## Task objective:
Here the job is to repeat the listing exactly, but not the pictures in it.

## Records for processing:

——

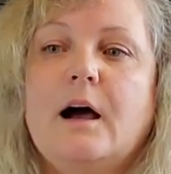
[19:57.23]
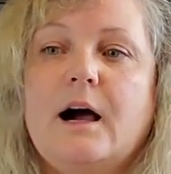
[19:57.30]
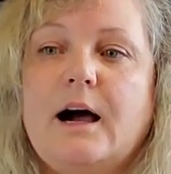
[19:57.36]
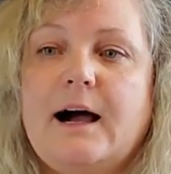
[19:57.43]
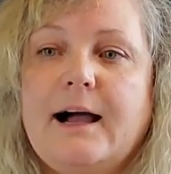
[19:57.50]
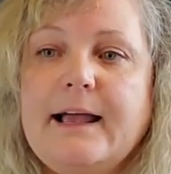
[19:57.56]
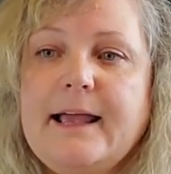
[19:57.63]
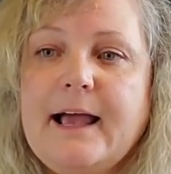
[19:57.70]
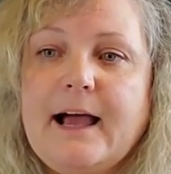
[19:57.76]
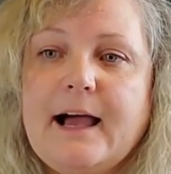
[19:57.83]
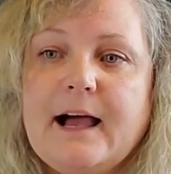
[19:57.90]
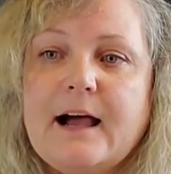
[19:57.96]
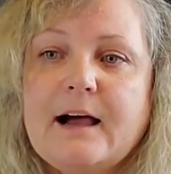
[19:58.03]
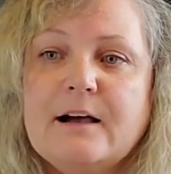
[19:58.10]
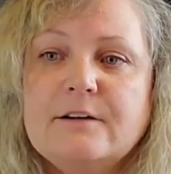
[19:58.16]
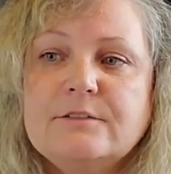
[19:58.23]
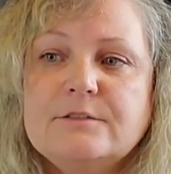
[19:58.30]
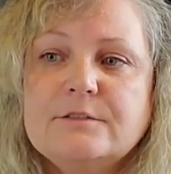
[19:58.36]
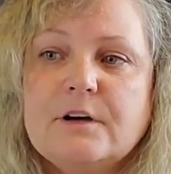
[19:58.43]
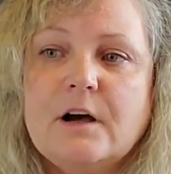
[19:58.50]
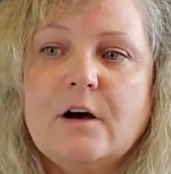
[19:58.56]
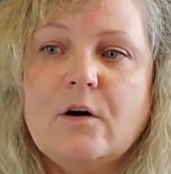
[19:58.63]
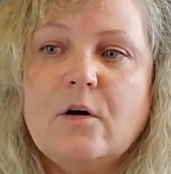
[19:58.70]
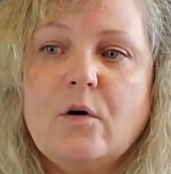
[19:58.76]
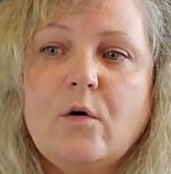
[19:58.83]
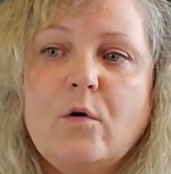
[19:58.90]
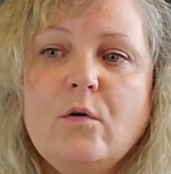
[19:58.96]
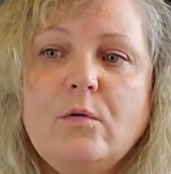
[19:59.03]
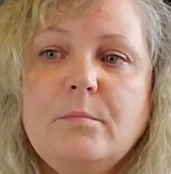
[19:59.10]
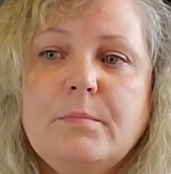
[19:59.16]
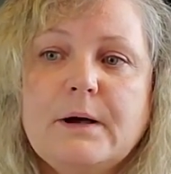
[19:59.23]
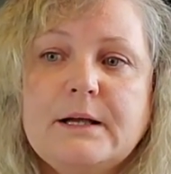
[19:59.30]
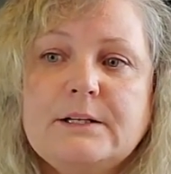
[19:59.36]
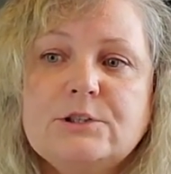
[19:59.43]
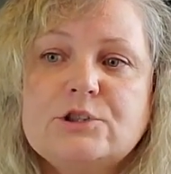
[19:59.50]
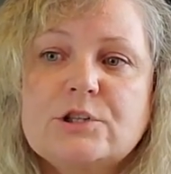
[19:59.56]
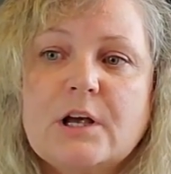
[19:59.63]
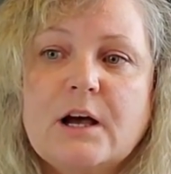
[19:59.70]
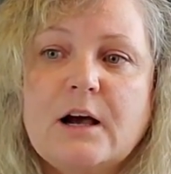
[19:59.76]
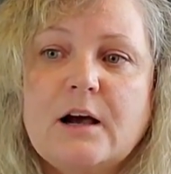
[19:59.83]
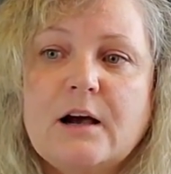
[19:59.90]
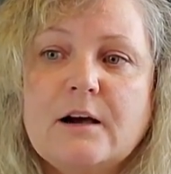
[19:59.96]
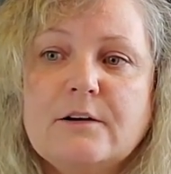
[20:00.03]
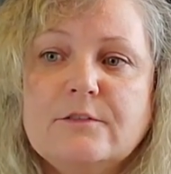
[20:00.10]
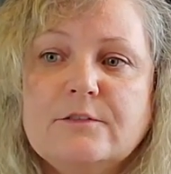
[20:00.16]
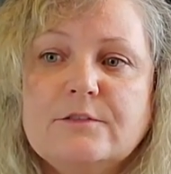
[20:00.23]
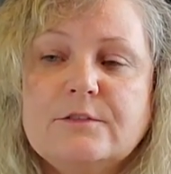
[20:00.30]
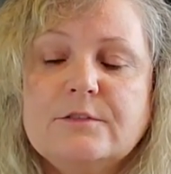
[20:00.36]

I have a whole bunch of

——

## Result of the task:
[19:57.23]
[19:57.30]
[19:57.36]
[19:57.43]
[19:57.50]
[19:57.56]
[19:57.63]
[19:57.70]
[19:57.76]
[19:57.83]
[19:57.90]
[19:57.96]
[19:58.03]
[19:58.10]
[19:58.16]
[19:58.23]
[19:58.30]
[19:58.36]
[19:58.43]
[19:58.50]
[19:58.56]
[19:58.63]
[19:58.70]
[19:58.76]
[19:58.83]
[19:58.90]
[19:58.96]
[19:59.03]
[19:59.10]
[19:59.16]
[19:59.23]
[19:59.30]
[19:59.36]
[19:59.43]
[19:59.50]
[19:59.56]
[19:59.63]
[19:59.70]
[19:59.76]
[19:59.83]
[19:59.90]
[19:59.96]
[20:00.03]
[20:00.10]
[20:00.16]
[20:00.23]
[20:00.30]
[20:00.36]

I have a whole bunch of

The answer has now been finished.